Showing posts with label bugs. Show all posts
Showing posts with label bugs. Show all posts

Sunday, August 16, 2009

Pollinators are happy!

I spent a while out in the vegetable garden yesterday - watering, picking cabbage worms, watching all the little insects flitting around, and becoming enamored with the swallowtail butterfly that kept visiting my Mexican sunflower (torch tithonia). I was commenting to someone at work that I had seen so few butterflies this year, I was beginning to think something was wrong (I guess I meant something besides the copious quantities of pesticide that are used in this agricultural region).
But all it takes is some time out in the garden and a pair of open eyes. The pollinators LOVE my torch tithonia - this is an annual plant I grow from seed. Usually I have difficulty growing it from seed, at least here in Colorado. But this year I tried a different technique: I sowed many more seeds in indoors starter pots than I usually do, so had many more surviving seedlings. I even had enough plants to give away a couple. Along with being a great pollinator attractant, the seeds will also attract birds later. It's also a beautiful plant.

I harvested my first brusselsprouts yesterday, along with green beans, one red cabbage, and some cherry tomatoes. I also removed the last of the row covers from my cabbage-family plants; I figured any damage that occurs from cabbage worms I can mostly nip in the bud from there on out. Turns out the moths had gotten under the row covers, since I did have some damage already. Had to go on a killing spree in search of cabbage worms . . .

Sunday, June 21, 2009

Amazing what a little rain can do

My blooming perennials seem unusually vivid and early this year, don't know if it's my imagination or real. The pasque flower (lower left) and basket'of'gold (upper left) had great displays, and the latter is still blooming. We had about an inch of rain over a two-week period in late May/early June which may be the reason. I love going outside and hearing all the little pollinators zipping and buzzing around. I saw a beautiful bumble bee today - searching for an ID site I came across http://www.ars.usda.gov/Services/docs.htm?docid=10749, which is a USDA site that advertises a wallet-size bumblebee ID card. Unfortunately, I didn't get a close enough look at the bee to be able to ID it - all I remember is that it was big & yellow, with an orange band in mid-body area.

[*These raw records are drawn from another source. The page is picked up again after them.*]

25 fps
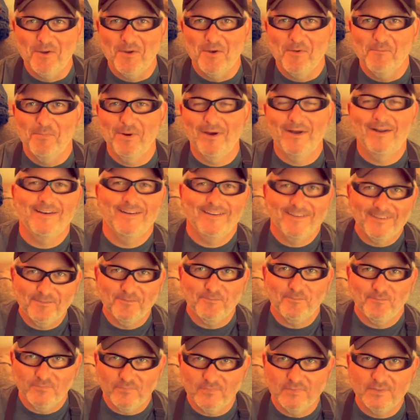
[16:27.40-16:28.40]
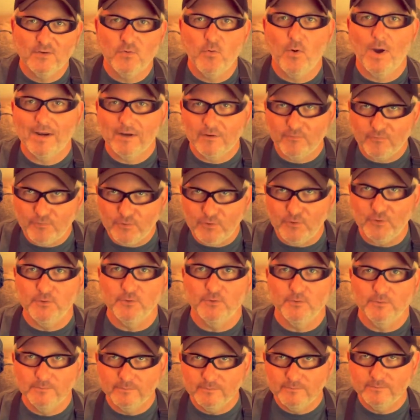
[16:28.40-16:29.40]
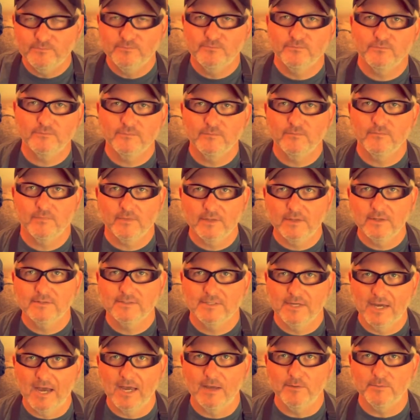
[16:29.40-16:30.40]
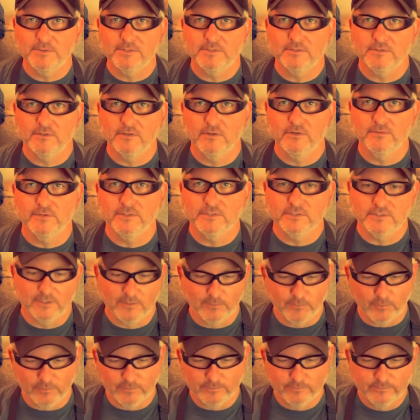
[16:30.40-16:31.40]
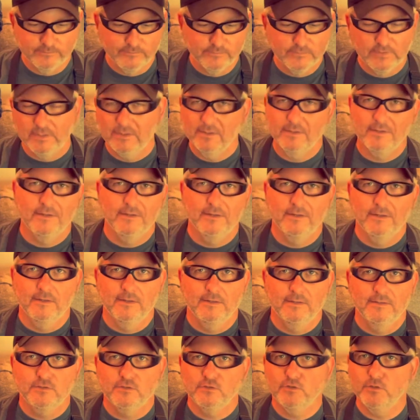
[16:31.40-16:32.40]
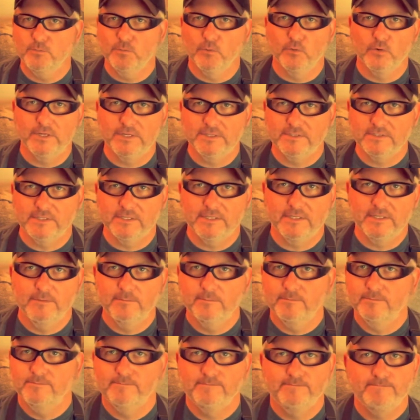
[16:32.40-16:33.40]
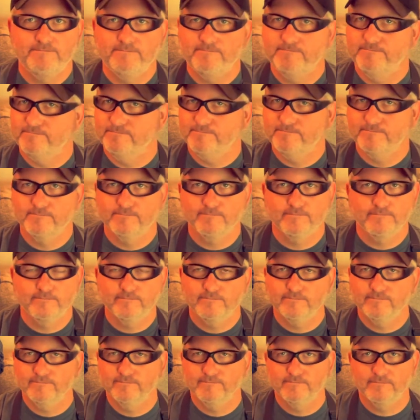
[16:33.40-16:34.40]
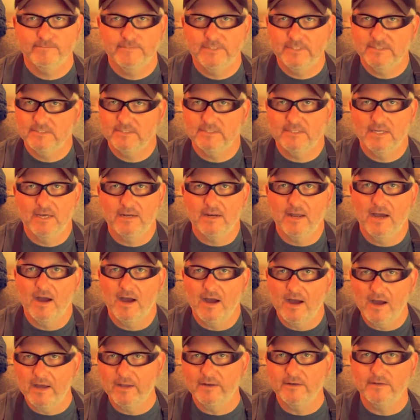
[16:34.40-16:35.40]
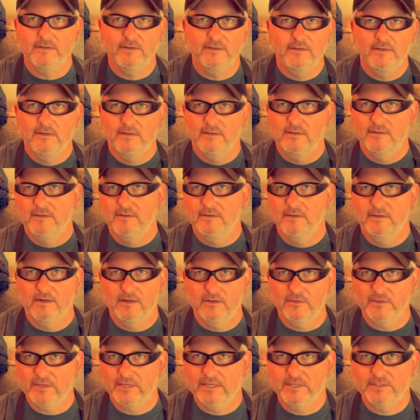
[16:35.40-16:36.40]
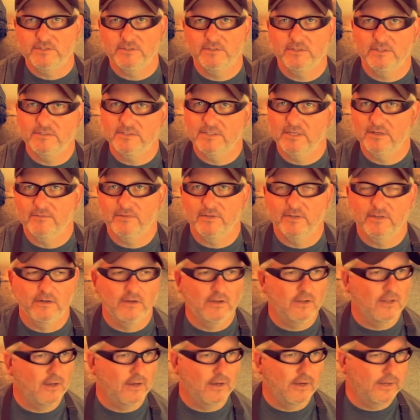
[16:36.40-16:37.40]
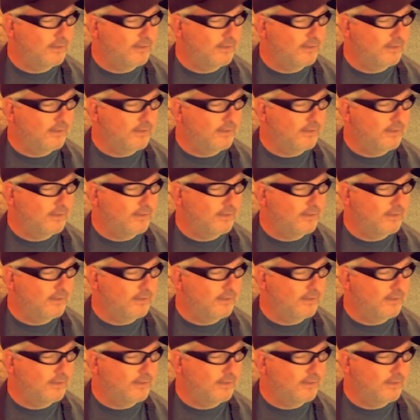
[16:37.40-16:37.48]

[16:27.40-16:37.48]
But quite a few times during the summer. It's super easy. It's not hot. The kitchen doesn't have to get all hot.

At the end of last year I realized it was short-sighted NOT to plant some pollinator-attractor plants in the vegetable garden, so I put three Russian sages in a corner; realized this spring that wasn't the best place because they were outside the irrigation system I'd set up. I moved them more into the thick of the vegie plantings and on a drip line, but now they're being slow to grow because of the adjustment I've forced them to go through. Maybe by next growing season they'll do what I have asked them to (bloom & attract bees/flies)!

Saturday, October 18, 2008

Spider at the window!


I've become fascinated by a spider named Cat Face spider (Araneus gemmoides), called that because its abdomen resembles the face of a cat. I'd never seen this spider prior to moving the the San Luis Valley, and we're now hosting our second known Cat Face spider visitor on the outside of the house. The picture to the left is probably a female since it was fairly large - nothing to show its relative size, but its abdomen was probably at least the size of an average marble, or the upper part of my pinky finger. The one shown in the image I found in August 2006, when it was hanging out on the north side of the house in an sheltered area on a fence post. It came running out when I was preparing to work on the fence.

The second Cat Face spider visitor is now visible in the living room window that faces south, and has spun a big web covering much of the window (photo to right). Just this morning it caught a moth (or the moth stumbled into the web more likely) and is now wrapping it in silk. I guess next it'll make a meal of it and then dispose of the dried-up body.
Spiders are such interesting critters, but I always get the creeps when I imagine one of these guys crawling on me!
The URL below has some information on this particular type of spider. http://entomology.wsu.edu/insectoftheweek/CatFaceSpider.html

Thursday, September 25, 2008

Hard freeze? Not yet !

We've nudged freezing temperatures with 32.1 and 32.3, but I still have productive tomato and pepper plants, and am also still harvesting swiss chard (a little more hardy!). Last night I harvested lots of cherry tomatoes and several peppers, and many LARGE carrots (see photo). The carrots are probably a little too big?? All of the red and white onions were harvested a week or so ago. I think I may be reaching the end of the harvest though, this hard frost-free period has to come to an end soon. In 2005 our first good frost was 9/15, in 2006 it was 9/17, last year it was 9/26.
Many of my perennials are still blooming - New England Aster, coreopsis, yarrow, Russian sage, and others.
We've had a huge number of tiny flying insects cruising around - my tomato vines are covered with them, they go up your nose when you're outside, crawl up shorts, and more. It's unusual and I have no idea why they're so numerous. They do seem to be attracted to water so I've covered my water containers to reduce the attraction.